Experts et analystes en tout et en rien du tout, retenez cette leçon avant de colporter tous les ragots et agitations émanant de l’État-major israélien et du bouffon Netanyahu – l’excité – à propos de l’Iran que ce misérable nabot menace sans cesse d’attaquer pendant que la caravane iranienne passe son chemin, indifférente. La guerre d’Iran, si elle a lieu finalement, mettra aux prises le géant impérialiste militaire américain sur son déclin contre le géant chinois ascendant et son allié russe nucléarisé et en cours de reconstruction. L’histoire s’écrit devant vos yeux si vous osez regarder – mais il ne faut pas regarder le sous-fifre à Jérusalem – mais à Washington, Pékin, Moscou et Berlin, les capitales impérialistes mondiales. Le monde change et le « Printemps arabe » s’inscrit dans cette mouvance.
LA CLASSE OUVRIÈRE ARABE
Pour sa part, le prolétariat arabe ne s’est pas vraiment mis en mouvement pendant ces événements. Ce prolétariat garde fraiche en mémoire la trahison des partis de gauche engagés depuis des décennies dans une course folle pour participer aux mascarades électorales et arracher, espèrent ces partis de la petite bourgeoisie, quelques sièges bien rémunérés dans les parlements graciés. La classe ouvrière arabe a regardé passer cette esbroufe meurtrière mais sans vraiment y engager le gros de ses « armées » de classe. Voilà pourquoi ce qui aurait pu devenir un Printemps arabe rouge des quartiers ouvriers est demeuré un Printemps arabes vert tendres des palmeraies ombragées.

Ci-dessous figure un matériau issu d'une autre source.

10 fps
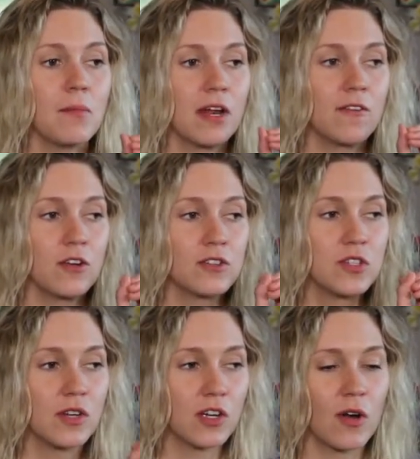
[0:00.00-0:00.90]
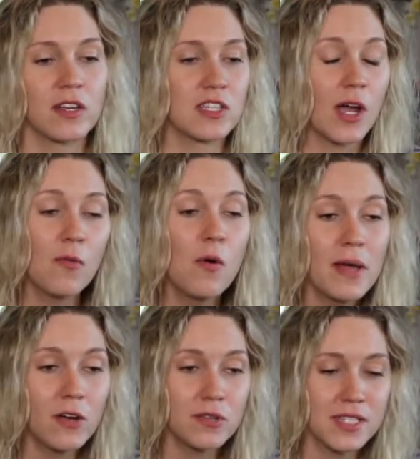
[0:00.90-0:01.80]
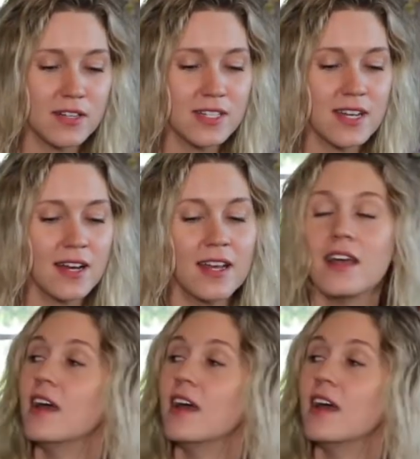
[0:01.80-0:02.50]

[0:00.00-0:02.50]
but if you're doing it correctly. So I will make a whole series on it.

La classe ouvrière arabe, sans direction révolutionnaire, préférait voir venir et observer la situation. Elle a vite convenu que son heure n’était pas venue. Elle n’aurait finalement rien gagné de toute cette agitation tout comme les pauvres et les malandrins, pas davantage que les femmes arabes qui ont vu leur situation sociale empirer dans certains pays menacés par l’orbe islamiste manipulée par le grand capital impérialiste.

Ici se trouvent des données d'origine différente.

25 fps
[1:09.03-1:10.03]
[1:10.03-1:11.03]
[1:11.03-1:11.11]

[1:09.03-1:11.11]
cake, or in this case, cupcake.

La bourgeoisie et la petite bourgeoisie nationaliste arabes qui ont mis leurs œufs dans le panier islamiste se sont cru obligées de manifester leur intransigeance, leur foi musulmane et leur piété coranique afin d’obtenir le soutien et les crédits des sectes Wahhabites fanatiques d’Arabie Saoudite et du Qatar si bien que les femmes et les jeunes filles se font proposer un retour en arrière – éphémère soyez sans crainte. L’histoire ne retourne jamais sur ses pas, un pays où la femme a connu un début d’émancipation ne reviendra jamais sous la dictature des mollahs et des imams. Mais les femmes arabes ayant subi ces « Printemps arabes verts tendres des palmeraies parfumées » avortés devront se mobiliser pour faire reculer ces va-nu-pieds qui prétendent les enfermer et les voiler. C’est le devoir de la classe ouvrière arabe d’épauler solidement les femmes arabes dans leur résistance. Sinon, la petite et moyenne bourgeoise s’emparera de cette lutte pour l’orienter dans le sens d’un affrontement inter-sexe (hommes contre femmes) alors que c’est une bataille anti-impérialiste qui s’amorce contre des puissances qui souhaitent assujettir les femmes arabes pour mieux les exploiter.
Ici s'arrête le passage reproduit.